Mentre, per il momento, la pandemia di coronavirus sembra essersi attestata in Europa su livelli di virulenza inferiori a quelli della scorsa primavera, durante la quale il Covid-19 è imperversato in tutto il Vecchio Continente, gli scenari economici per il prossimo futuro rimangono turbolenti.

Durante la pandemia, lo abbiamo ripetuto più volte, era illusorio il discorso di sacrificare “la vita” per salvare “la borsa”: la fase di corsa del virus, con la serrata totale di una grossa fetta delle attività produttiva, si era infatti strutturata come la prima parte di una crisi economica i cui semi erano in coltura già da tempo e che, come successo in altri scenari, il Covid-19 ha accelerato.

La crisi colpisce l’Europa e l’Italia ne è il ventre molle: perchè Paese già strutturalmente più provato dalle precedenti recessioni, perchè priva di strategie di lungo periodo, perchè fortemente vincolata ai livelli di export della sua industria e della sua manifattura. Alle varie previsioni che segnalano una disoccupazione oltre il 12% e un crollo del Pil in doppia cifra per il 2020 si sono aggiunti recentemente i dati sconfortanti sul commercio.

Su questo fronte ci vorranno almeno tre anni prima che il Paese torni a marciare al passo dello scorso anno, in cui i risultati erano stati positivi nonostante i dilemmi sulla tenuta della produzione industriali posti dal rallentamento dello strategico mercato di sbocco tedesco. Queste le conclusioni del rapporto annuale dell’Ice – Italian Trade Agency, realizzato in collaborazione con Prometeia, Istat, Fondazione Masi, Università Bocconi e Politecnico di Milano. Per l’anno in corso la contrazione attesa è pari al -12%, mentre i rilanci attesi per 2021 e 2022 (+7,4% e +5,2%) sono ritenuti possibili a condizione di una situazione epidemiologica costante e del mantenimento di livelli di ripresa globale graduali e sostenuti.

Il 2019, ricorda Il Messaggero, ha “fatto registrare una crescita del 2,3% dell’export, portando la bilancia commerciale a un saldo positivo di 53 miliardi di euro (stabile al 2,84% la quota di mercato sul commercio mondiale)”. Il 2020 potrebbe lasciare in eredità uno scenario durissimo, a cui si può aggiungere il rischio della destabilizzazione delle catene del valore su scala globale ad opera della pandemia; la manifattura italiana è fortemente integrata in filiere di matrice continentale e in contesti internazionali in cui, rotta una parte della catena, è difficile riannodarne gli estremi. Roma potrebbe assistere alla deviazione di parte della sua produzione industriale in settori strategici (come l’automotive e il meccanico) verso l’Est Europa, ad esempio, se le aziende austriache e tedesche di riferimento decideranno di riorientarsi cercando vantaggi economici.

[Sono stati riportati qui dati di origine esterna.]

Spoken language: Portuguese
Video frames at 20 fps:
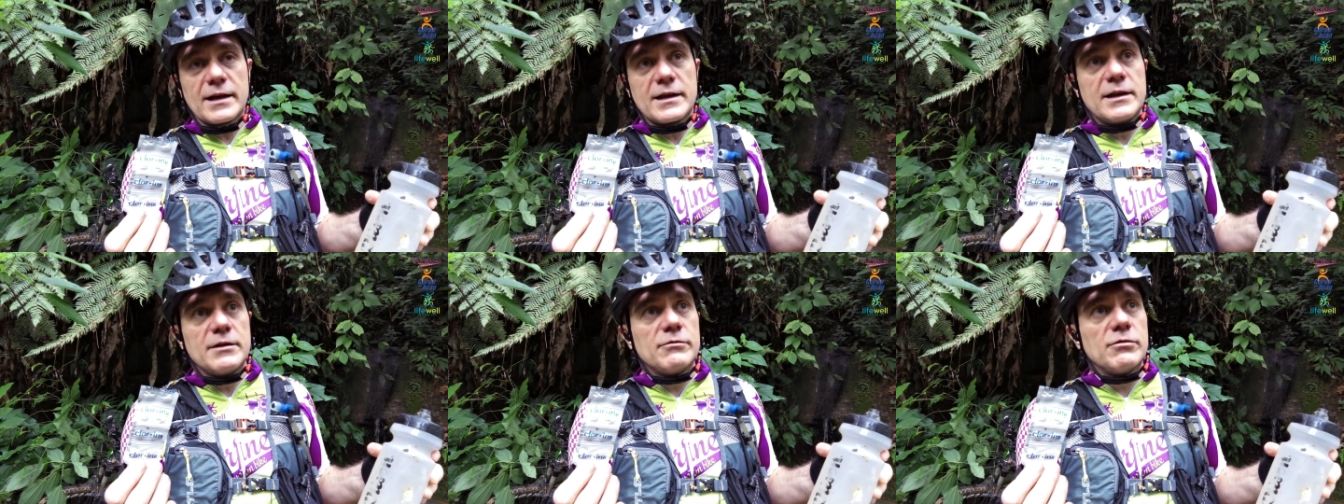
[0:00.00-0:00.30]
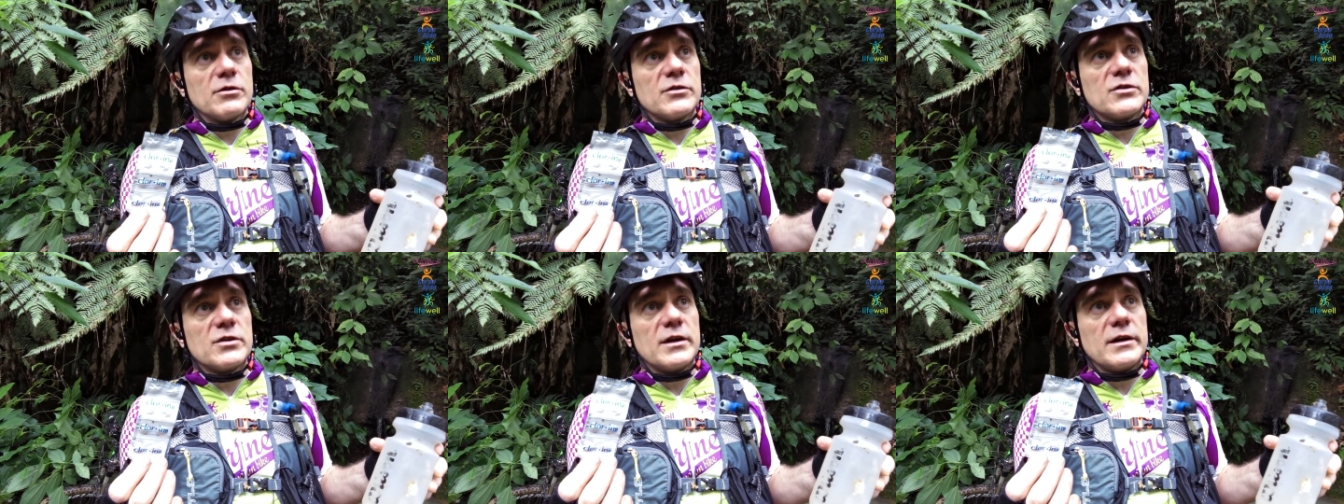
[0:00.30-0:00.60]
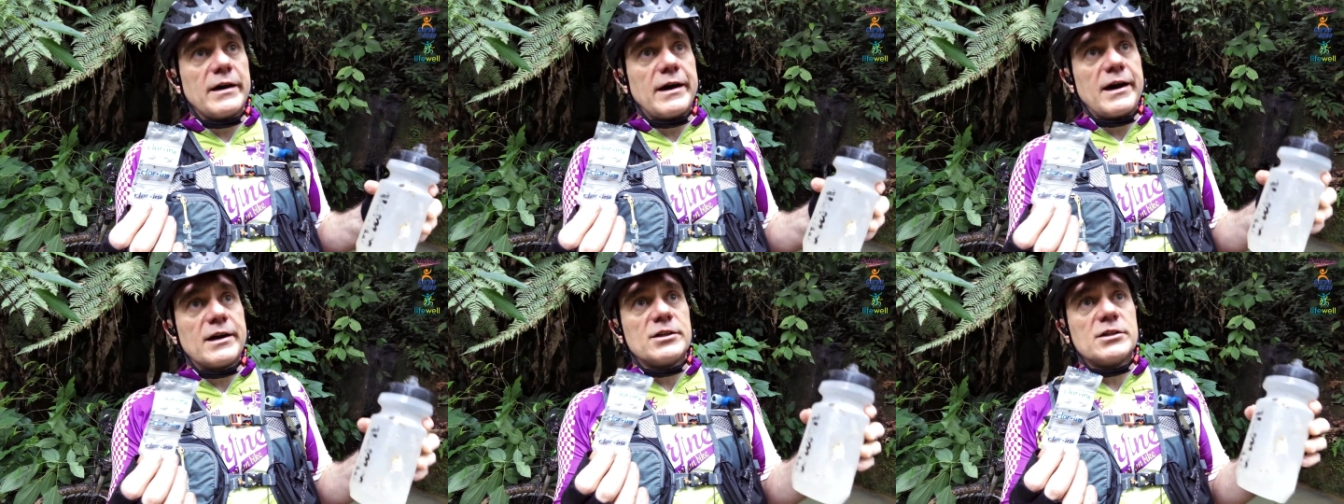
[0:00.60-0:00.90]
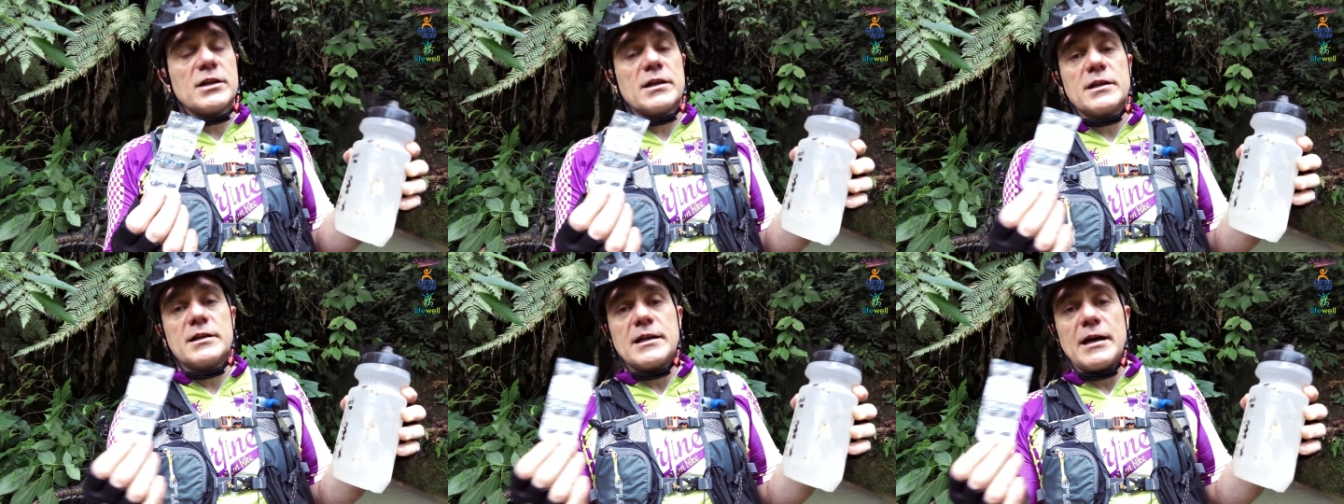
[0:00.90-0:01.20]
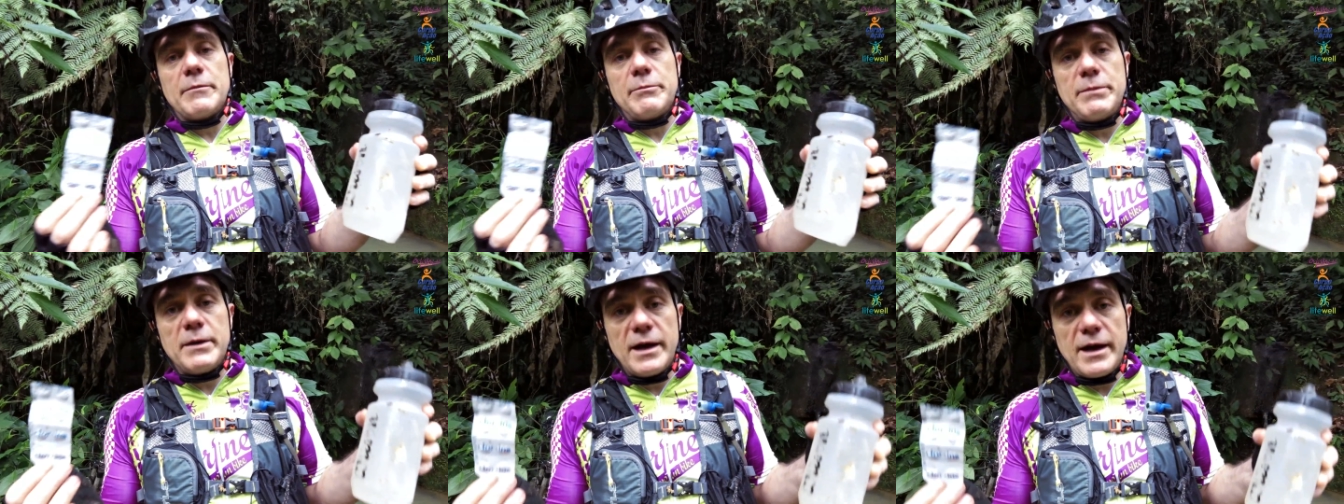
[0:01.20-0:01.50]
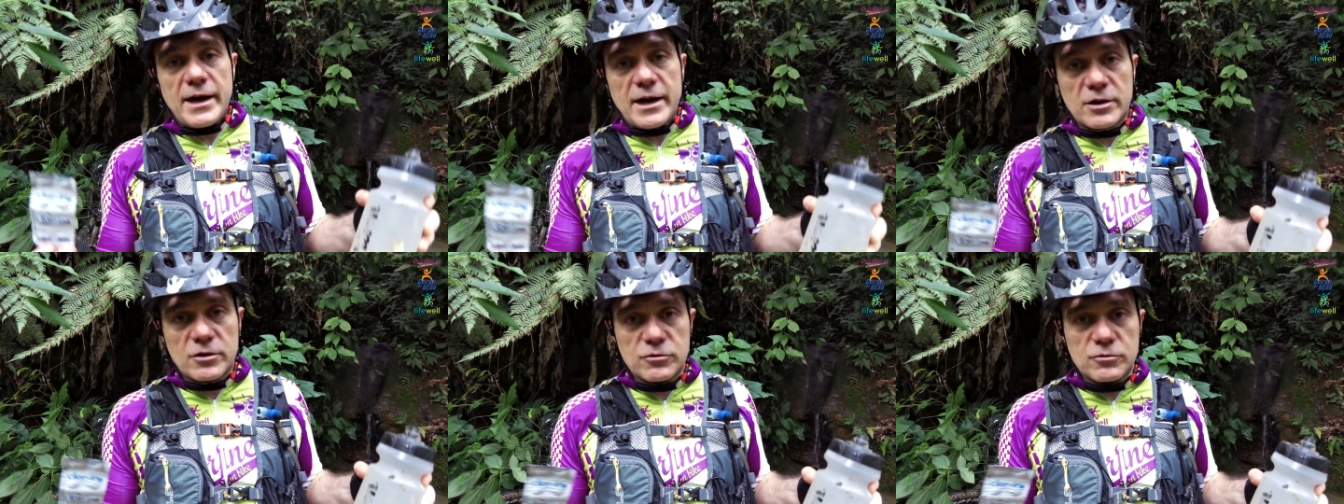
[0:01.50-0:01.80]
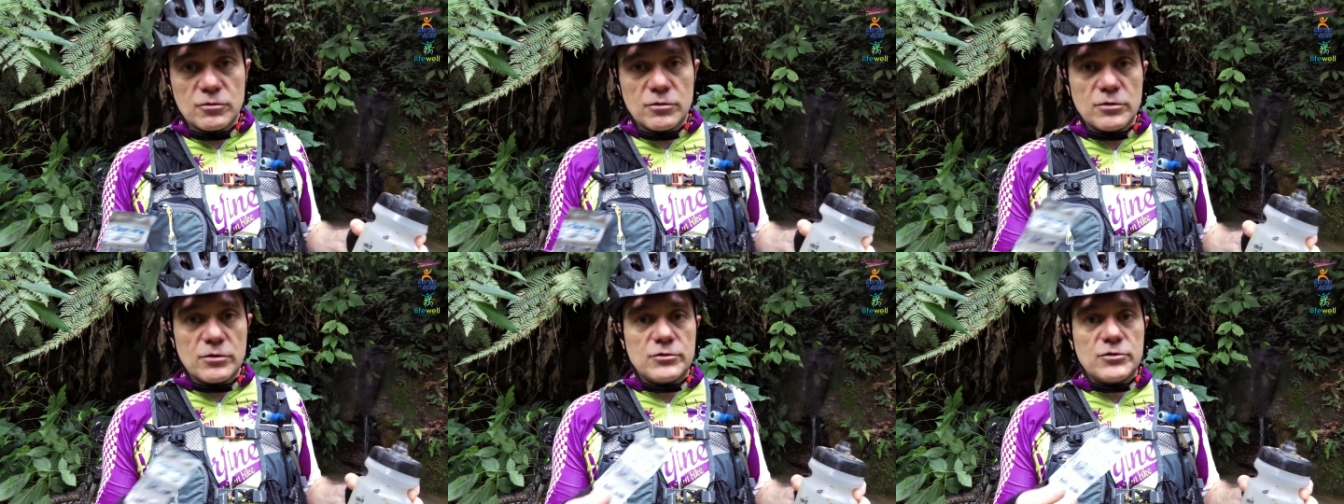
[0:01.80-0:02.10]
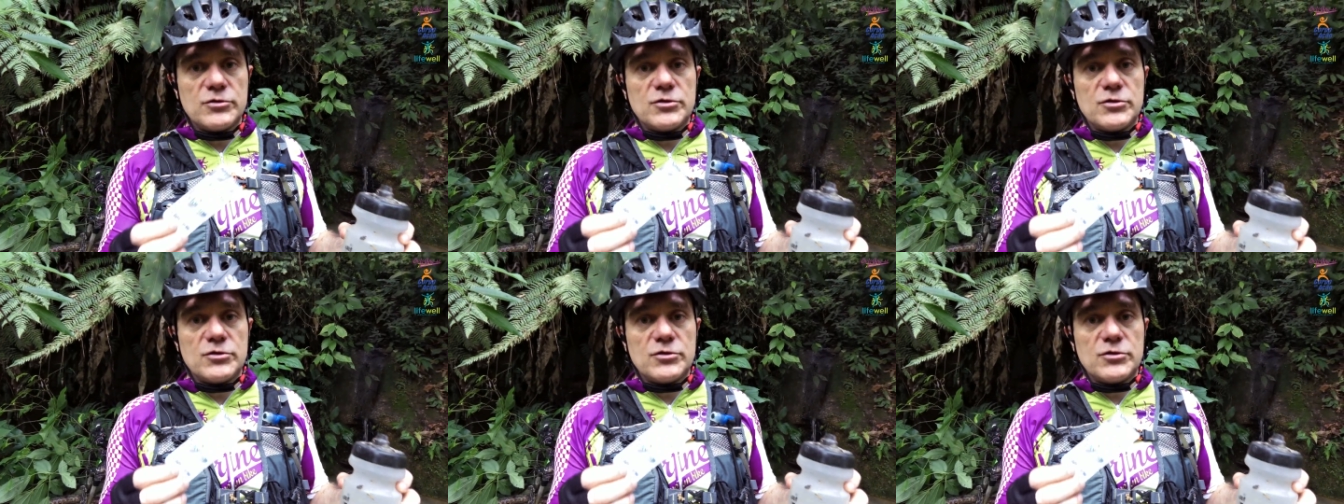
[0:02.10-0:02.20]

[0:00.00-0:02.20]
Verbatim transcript: que você acha que está perto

Lo scenario rimane comunque in continua evoluzione: e la realtà dei fatti ci dice che anche in questo caso a riattivare la ripresa economica globale potrà essere solo uno stimolo di matrice internazionale che aumenti domanda e produzione industriale. L’Italia e l’Europa non sono da sole in grado di provvedere a questo operato, fiaccate da anni di deflazione interna. Stati Uniti e Cina risultano invece più in grado di promuovere piani di stimolo capaci di riverberarsi su scala globale. Nella consapevolezza che anche sui commerci e sulle filiere produttive la partita sarà apertissima dal punto di vista politico: la pandemia ci insegna che la vittoria corsa per il controllo delle catene del valore in certi settori (primo fra tutti il biomedicale)  vale in certi ambiti più di diversi punti di Pil. E sia il fronte politico che quello economico andranno studiati con estrema attenzione mentre il mondo cercherà il vaccino per curare un’economia debilitata.